What the task asks →
Transcribe the records that follow exactly. Skip the pictures.
━━━━━ Records to use ━━━━━
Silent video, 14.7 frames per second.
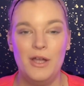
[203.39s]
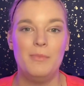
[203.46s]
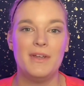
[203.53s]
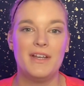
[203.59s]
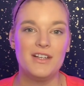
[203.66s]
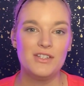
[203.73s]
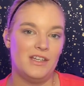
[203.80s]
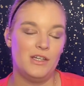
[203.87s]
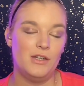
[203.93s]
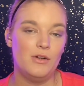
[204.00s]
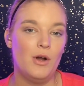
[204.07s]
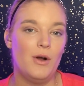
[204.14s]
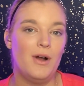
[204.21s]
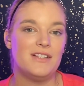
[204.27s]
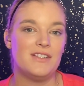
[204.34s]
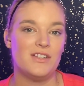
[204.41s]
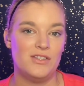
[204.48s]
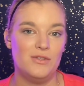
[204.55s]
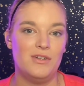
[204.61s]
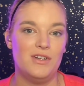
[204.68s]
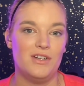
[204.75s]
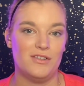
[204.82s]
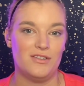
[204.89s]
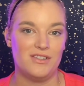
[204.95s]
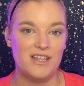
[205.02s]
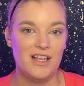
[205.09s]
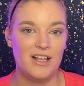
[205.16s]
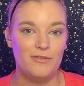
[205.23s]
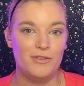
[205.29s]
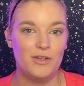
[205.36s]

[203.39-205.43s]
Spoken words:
Because as a student yourself,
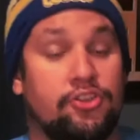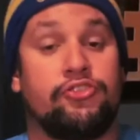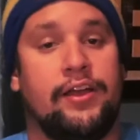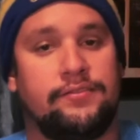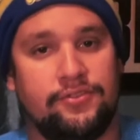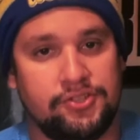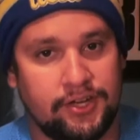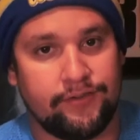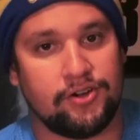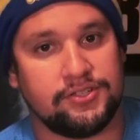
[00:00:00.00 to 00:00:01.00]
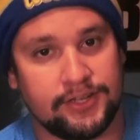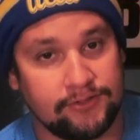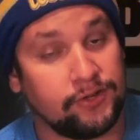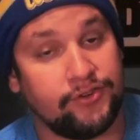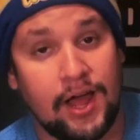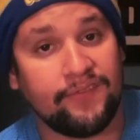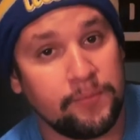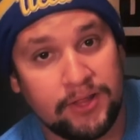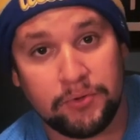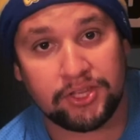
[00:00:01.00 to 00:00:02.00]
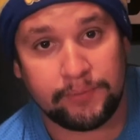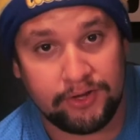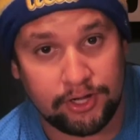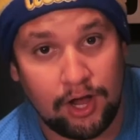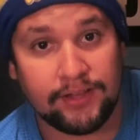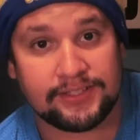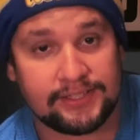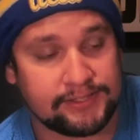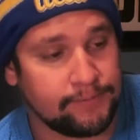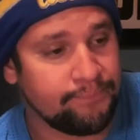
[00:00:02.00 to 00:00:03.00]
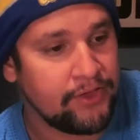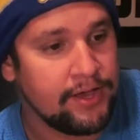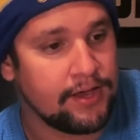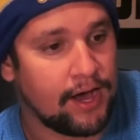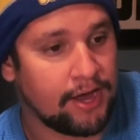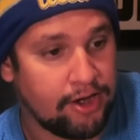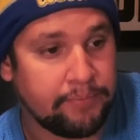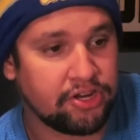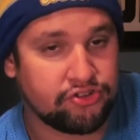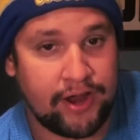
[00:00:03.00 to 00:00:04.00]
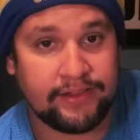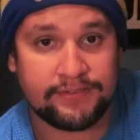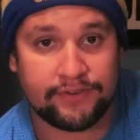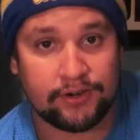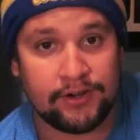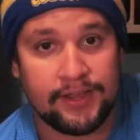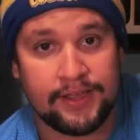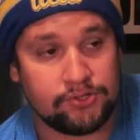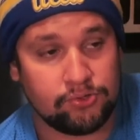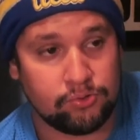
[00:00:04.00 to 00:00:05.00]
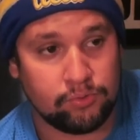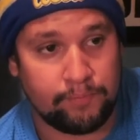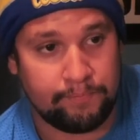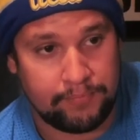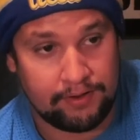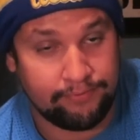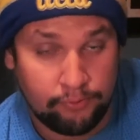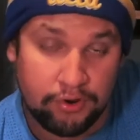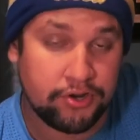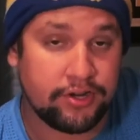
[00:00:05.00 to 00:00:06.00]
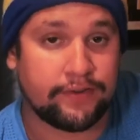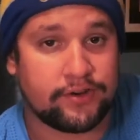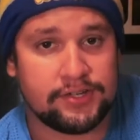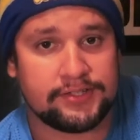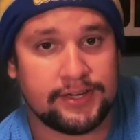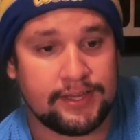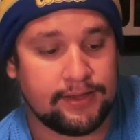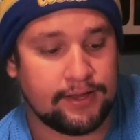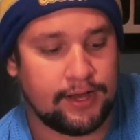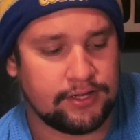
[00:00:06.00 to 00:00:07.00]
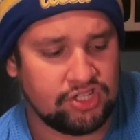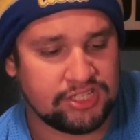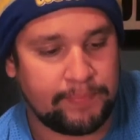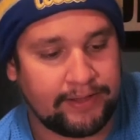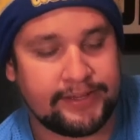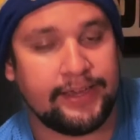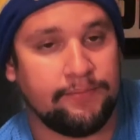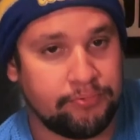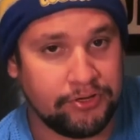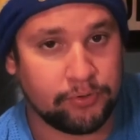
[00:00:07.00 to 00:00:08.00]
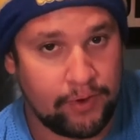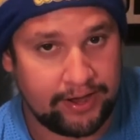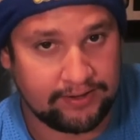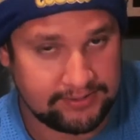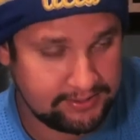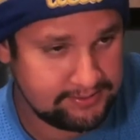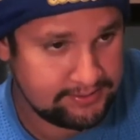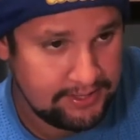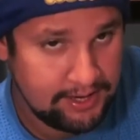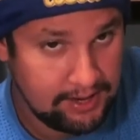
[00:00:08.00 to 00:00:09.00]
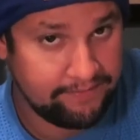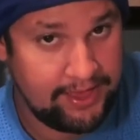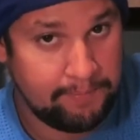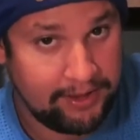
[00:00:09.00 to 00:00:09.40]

to transfer to university. So if you're not familiar with the community college system, you're able to transfer to a four-year university just by taking prerequisites of that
━━━━━
Answer to this exercise →
Silent video, 14.7 frames per second.
[203.39s]
[203.46s]
[203.53s]
[203.59s]
[203.66s]
[203.73s]
[203.80s]
[203.87s]
[203.93s]
[204.00s]
[204.07s]
[204.14s]
[204.21s]
[204.27s]
[204.34s]
[204.41s]
[204.48s]
[204.55s]
[204.61s]
[204.68s]
[204.75s]
[204.82s]
[204.89s]
[204.95s]
[205.02s]
[205.09s]
[205.16s]
[205.23s]
[205.29s]
[205.36s]

[203.39-205.43s]
Spoken words:
Because as a student yourself,
[00:00:00.00 to 00:00:01.00]
[00:00:01.00 to 00:00:02.00]
[00:00:02.00 to 00:00:03.00]
[00:00:03.00 to 00:00:04.00]
[00:00:04.00 to 00:00:05.00]
[00:00:05.00 to 00:00:06.00]
[00:00:06.00 to 00:00:07.00]
[00:00:07.00 to 00:00:08.00]
[00:00:08.00 to 00:00:09.00]
[00:00:09.00 to 00:00:09.40]

to transfer to university. So if you're not familiar with the community college system, you're able to transfer to a four-year university just by taking prerequisites of that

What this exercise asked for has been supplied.